Tönisvorst/Köln –Die Stadtmitte von Tönisvorst bleibt grün. Dies hat der Stadtrat nach einer Bürgerbefragung in seiner letzten Sitzung einstimmig entschieden. Eine Supermarktkette hatte im Sommer die Errichtung einer neuen Filiale auf einem Parkgelände angekündigt. Die Bürgerinitiative Grüner Pastorswall“ hatte daraufhin 4.000 Unterschriften gegen die geplante Bebauung gesammelt. Der Stadtrat hatte das Bürgerbegehren gegen den Bau eines neuen Einkaufszentrums im Ortszentrum und für den Erhalt einer Grünanlage für unzulässig erklärt, weil die Gemeindeordnung Initiativen zur Änderung von Bebauungsplänen ausschließt. Der gültige Bebauungsplan erlaubt die Ansiedlung eines Einkaufszentrums.

 

Die Stadt hatte nach dem Scheitern des Bürgerbegehrens im Januar eine unverbindliche Bürgerbefragung durchgeführt. Dabei hatten sich nur 179 Tönisvorster für die Ansiedlung eines Supermarktes ausgesprochen. 2.113 Bürger waren dagegen.
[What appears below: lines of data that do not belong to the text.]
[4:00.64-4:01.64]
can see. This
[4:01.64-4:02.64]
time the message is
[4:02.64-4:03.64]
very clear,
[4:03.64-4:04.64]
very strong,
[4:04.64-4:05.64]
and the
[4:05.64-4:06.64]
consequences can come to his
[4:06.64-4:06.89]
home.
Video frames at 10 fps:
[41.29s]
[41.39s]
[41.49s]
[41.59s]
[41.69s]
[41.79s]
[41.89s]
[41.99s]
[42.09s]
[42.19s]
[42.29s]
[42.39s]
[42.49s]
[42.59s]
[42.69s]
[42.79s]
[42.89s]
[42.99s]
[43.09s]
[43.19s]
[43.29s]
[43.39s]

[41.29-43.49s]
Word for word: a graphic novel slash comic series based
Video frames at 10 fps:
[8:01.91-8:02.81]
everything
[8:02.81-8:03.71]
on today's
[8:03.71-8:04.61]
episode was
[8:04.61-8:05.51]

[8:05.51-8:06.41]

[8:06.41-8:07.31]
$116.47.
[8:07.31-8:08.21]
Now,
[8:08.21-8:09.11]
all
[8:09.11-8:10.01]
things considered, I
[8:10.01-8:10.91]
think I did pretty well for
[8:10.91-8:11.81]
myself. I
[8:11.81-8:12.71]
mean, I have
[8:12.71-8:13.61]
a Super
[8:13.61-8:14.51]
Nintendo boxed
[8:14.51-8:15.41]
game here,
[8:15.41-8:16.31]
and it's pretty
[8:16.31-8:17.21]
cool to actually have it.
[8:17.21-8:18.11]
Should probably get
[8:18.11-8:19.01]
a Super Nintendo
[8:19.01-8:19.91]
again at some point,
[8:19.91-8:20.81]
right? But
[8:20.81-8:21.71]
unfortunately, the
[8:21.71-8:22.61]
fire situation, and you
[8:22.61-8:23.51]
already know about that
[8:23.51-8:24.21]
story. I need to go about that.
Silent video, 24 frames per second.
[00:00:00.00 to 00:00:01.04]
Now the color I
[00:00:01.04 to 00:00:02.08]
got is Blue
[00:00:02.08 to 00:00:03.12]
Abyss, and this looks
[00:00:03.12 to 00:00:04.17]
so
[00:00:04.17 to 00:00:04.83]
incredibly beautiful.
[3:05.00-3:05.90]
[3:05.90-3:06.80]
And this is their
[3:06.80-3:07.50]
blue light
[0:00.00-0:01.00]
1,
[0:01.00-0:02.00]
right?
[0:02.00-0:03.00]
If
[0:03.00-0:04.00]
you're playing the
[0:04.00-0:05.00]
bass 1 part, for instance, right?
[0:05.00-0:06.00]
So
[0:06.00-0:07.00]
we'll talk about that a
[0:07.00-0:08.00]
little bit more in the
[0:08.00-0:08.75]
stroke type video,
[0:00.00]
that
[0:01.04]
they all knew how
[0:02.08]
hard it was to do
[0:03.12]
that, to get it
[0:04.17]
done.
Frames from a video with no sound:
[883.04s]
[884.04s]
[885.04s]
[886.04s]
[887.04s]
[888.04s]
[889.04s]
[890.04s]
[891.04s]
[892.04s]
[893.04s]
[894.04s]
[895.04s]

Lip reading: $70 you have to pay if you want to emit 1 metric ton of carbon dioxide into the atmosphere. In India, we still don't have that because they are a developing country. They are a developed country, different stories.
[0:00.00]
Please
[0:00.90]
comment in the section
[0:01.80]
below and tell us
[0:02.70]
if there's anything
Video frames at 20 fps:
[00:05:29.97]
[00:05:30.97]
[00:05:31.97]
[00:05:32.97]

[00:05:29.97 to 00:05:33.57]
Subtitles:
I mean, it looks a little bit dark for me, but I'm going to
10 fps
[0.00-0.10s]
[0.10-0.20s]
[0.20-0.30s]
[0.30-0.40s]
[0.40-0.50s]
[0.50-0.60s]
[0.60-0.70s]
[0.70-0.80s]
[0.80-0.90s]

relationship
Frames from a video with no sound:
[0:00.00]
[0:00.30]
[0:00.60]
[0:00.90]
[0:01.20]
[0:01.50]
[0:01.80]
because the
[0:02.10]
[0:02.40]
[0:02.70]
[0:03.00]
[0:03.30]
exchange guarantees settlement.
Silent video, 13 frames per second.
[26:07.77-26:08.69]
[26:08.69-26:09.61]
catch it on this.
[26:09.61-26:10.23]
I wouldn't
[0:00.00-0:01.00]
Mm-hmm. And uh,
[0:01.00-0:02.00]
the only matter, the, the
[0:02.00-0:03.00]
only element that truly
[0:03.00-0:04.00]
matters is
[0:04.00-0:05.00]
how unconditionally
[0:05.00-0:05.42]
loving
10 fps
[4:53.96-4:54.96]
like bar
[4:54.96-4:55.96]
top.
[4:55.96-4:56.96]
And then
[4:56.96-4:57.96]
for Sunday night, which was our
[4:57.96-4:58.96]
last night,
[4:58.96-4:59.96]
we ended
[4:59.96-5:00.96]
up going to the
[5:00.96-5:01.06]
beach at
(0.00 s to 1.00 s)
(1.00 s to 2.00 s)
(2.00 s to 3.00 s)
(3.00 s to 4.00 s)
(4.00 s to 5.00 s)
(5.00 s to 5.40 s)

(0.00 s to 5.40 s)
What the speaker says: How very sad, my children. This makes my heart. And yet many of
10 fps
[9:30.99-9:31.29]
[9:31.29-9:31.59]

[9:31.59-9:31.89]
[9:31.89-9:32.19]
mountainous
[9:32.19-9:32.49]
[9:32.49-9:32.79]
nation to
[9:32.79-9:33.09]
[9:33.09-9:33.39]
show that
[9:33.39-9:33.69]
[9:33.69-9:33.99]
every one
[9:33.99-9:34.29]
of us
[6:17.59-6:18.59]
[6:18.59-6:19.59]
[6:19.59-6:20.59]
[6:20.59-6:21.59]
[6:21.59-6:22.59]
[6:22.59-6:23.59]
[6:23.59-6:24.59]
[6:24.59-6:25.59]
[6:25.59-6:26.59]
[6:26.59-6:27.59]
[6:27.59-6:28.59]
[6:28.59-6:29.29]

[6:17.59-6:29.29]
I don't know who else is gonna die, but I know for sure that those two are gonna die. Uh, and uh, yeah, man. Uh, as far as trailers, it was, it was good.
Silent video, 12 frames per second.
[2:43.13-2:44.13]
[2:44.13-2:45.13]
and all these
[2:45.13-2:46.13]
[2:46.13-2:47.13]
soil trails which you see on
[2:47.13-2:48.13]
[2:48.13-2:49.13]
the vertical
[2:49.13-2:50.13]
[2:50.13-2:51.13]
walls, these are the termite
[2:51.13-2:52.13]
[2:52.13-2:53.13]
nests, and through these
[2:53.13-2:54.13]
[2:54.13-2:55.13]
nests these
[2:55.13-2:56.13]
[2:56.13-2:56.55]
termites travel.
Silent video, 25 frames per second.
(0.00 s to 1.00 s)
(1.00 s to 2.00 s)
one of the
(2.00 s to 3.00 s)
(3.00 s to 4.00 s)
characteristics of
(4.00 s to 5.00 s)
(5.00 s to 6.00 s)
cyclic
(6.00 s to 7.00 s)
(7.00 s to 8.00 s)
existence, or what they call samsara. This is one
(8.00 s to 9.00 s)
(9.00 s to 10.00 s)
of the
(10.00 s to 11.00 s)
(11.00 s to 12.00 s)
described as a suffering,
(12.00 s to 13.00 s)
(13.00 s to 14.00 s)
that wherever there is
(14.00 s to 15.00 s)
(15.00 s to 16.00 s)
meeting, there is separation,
Der Rat hat das Ergebnis der Befragung nun akzeptiert und die Supermarktpläne beerdigt.

 

Die Entwicklung in Tönisvorst zeigt, dass Bürgerbegehren zu Stadtgestaltungsfragen ein sinnvoller Denkanstoß für gewählte Gemeindevertreter sein können“, kommentierte Daniel Schily, Landesgeschäftsführer von Mehr Demokratie, die Entscheidung des Tönisvorster Rates. Nicht jedes Bürgerbegehren könne aber damit rechnen, entsprechend Gehör zu finden. Deshalb sei es wichtig, notfalls auch gegen eine Ratsmehrheit einen Bürgerentscheid erzwingen zu können. Schily forderte den Landtag deshalb auf, den Ausschluss von Bürgerbegehren zu Flächennutzungs- und Bebauungsplänen bei der anstehenden Reform der Gemeindeordnung zu streichen.

 

Nach Angaben von Mehr Demokratie sind Bürgerbegehren zu solchen Stadtgestaltungsfragen in Bayern, Hessen, Sachsen und Sachsen-Anhalt bereits zulässig. In Bayern als dem Bundesland mit den meisten Bürgerbegehren und –ent- scheiden hat jede vierte Initiative solche Anliegen zum Thema.